Below is a minimal end-to-end run of FAEclust on a synthetic manifold dataset (the pendulum dataset from the paper); it mirrors simulation.py. We compute the similarity matrix using the elastic distance (metric='elastic'), smooth the data with B-spline basis functions, configure a functional autoencoder with an encoder-decoder architecture (16 → 8 → 2 (latent) → 8 → 16 → 16 → 16), pre-train for 50 epochs and then train with the clustering term for the remaining epochs (150 total). The output labels from predict are the cluster assignments found by the path-following homotopy algorithm; the Adjusted Rand Index (ARI) and Adjusted Mutual Information (AMI) measure agreement with the true labels.

import numpy as np
from FAEclust import (smoothing_features, bspline_basis, rescale,
                      DatasetGenerator, TimeSeriesDistance,
                      NearestNeighborsOpt, FunctionalAutoencoder)

# 1. data
X, y = DatasetGenerator(200, 2, 100, 4).generate_pendulum()
X, y = rescale(X, y, "pendulum")

# 2. similarity
D   = TimeSeriesDistance(X, metric="elastic").compute_distances()
opt = NearestNeighborsOpt(D)
m   = opt.estimate_optimal_m(method="connectivity", max_m=X.shape[0] - 1)
neighbors_dict = opt.get_nearest_neighbors(opt_m=m)
sim_matrix     = opt.compute_similarity(neighbors_dict)

# 3. smoothing
coeffs, _, basis_smoothing = smoothing_features(X, m=50, dis_p=300,
                                                fit="bspline", standardize=True)

# 4. train
fae = FunctionalAutoencoder(2, [16, 8, 2, 8, 16, 16, 16], l=50, m=50,
        basis_smoothing=basis_smoothing, basis_input=bspline_basis(50),
        lambda_e=0.5, lambda_d=0.05, lambda_c=0.5,
        t=np.linspace(0, 1, 300), sim_matrix=sim_matrix, manifold=None)
fae.train_model(coeffs, epochs=150, learning_rate=1e-3, batch_size=32,
                neighbors_dict=neighbors_dict, sim_matrix=sim_matrix,
                pretrain_epochs=50)

# 5. predict & evaluate
Z, labels = fae.predict(coeffs, batch_size=32)
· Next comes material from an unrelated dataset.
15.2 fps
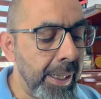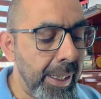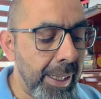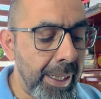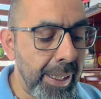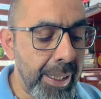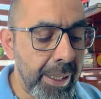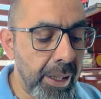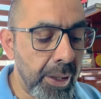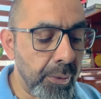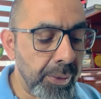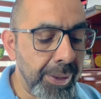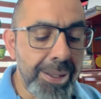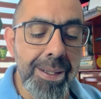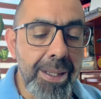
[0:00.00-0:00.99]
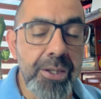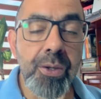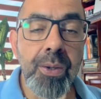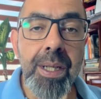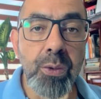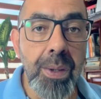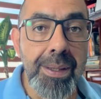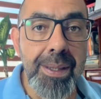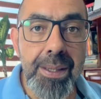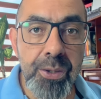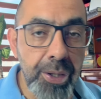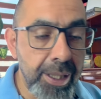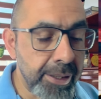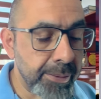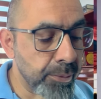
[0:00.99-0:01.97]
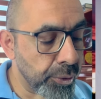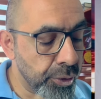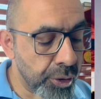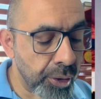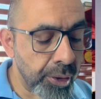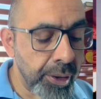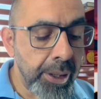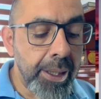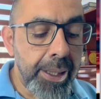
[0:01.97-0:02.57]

eh, una relación que tú atesoras mucho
🔗 view the full notebooksimulation.ipynb is an interactive, step-by-step version: you pick one of the five synthetic manifold datasets in MANIFOLD_DATASETS at the prompt (default 'hypersphere'), and each stage is its own cell with a visualization — the pairwise-distance heatmap and the most-similar/most-dissimilar pair (plot_extremes), the m-NN similarity graph and the average m-th-distance curve, the B-spline smoothing fit, the pre-train→fine-tune training-loss curve, the latent-space t-SNE, and the convex-clustering homotopy result with AMI/ARI. Where the manifold is a sphere or Poincaré disk, the notebook also enables the differentiable manifold readout (manifold='sphere'/'poincare').

Example 2: Clustering Real Data

test.ipynb is the real-data counterpart (🔗 view the notebook): it loads a dataset from the UCR / UEA Time-Series Classification Archive via aeon (default 'Chinatown'; you can type any archive name at the prompt) and runs the same step-by-step pipeline with per-stage visualizations — pairwise distance (default metric='elastic'; also 'elastic-fast', 'fastdtw', 'ultrafast'), the connectivity-based m-NN similarity graph, B-spline smoothing with functional standardization, the pre-train→fine-tune schedule, and a t-SNE view of the predicted latent clusters. The non-interactive script test.py runs the same workflow on the "Plane" dataset using FastDTW.

The above examples and parameters serve as a guide, but users are encouraged to experiment with the basis size (l, m), network depth (layers), and loss weights (lambda_e, lambda_d, lambda_c) to best fit their specific datasets.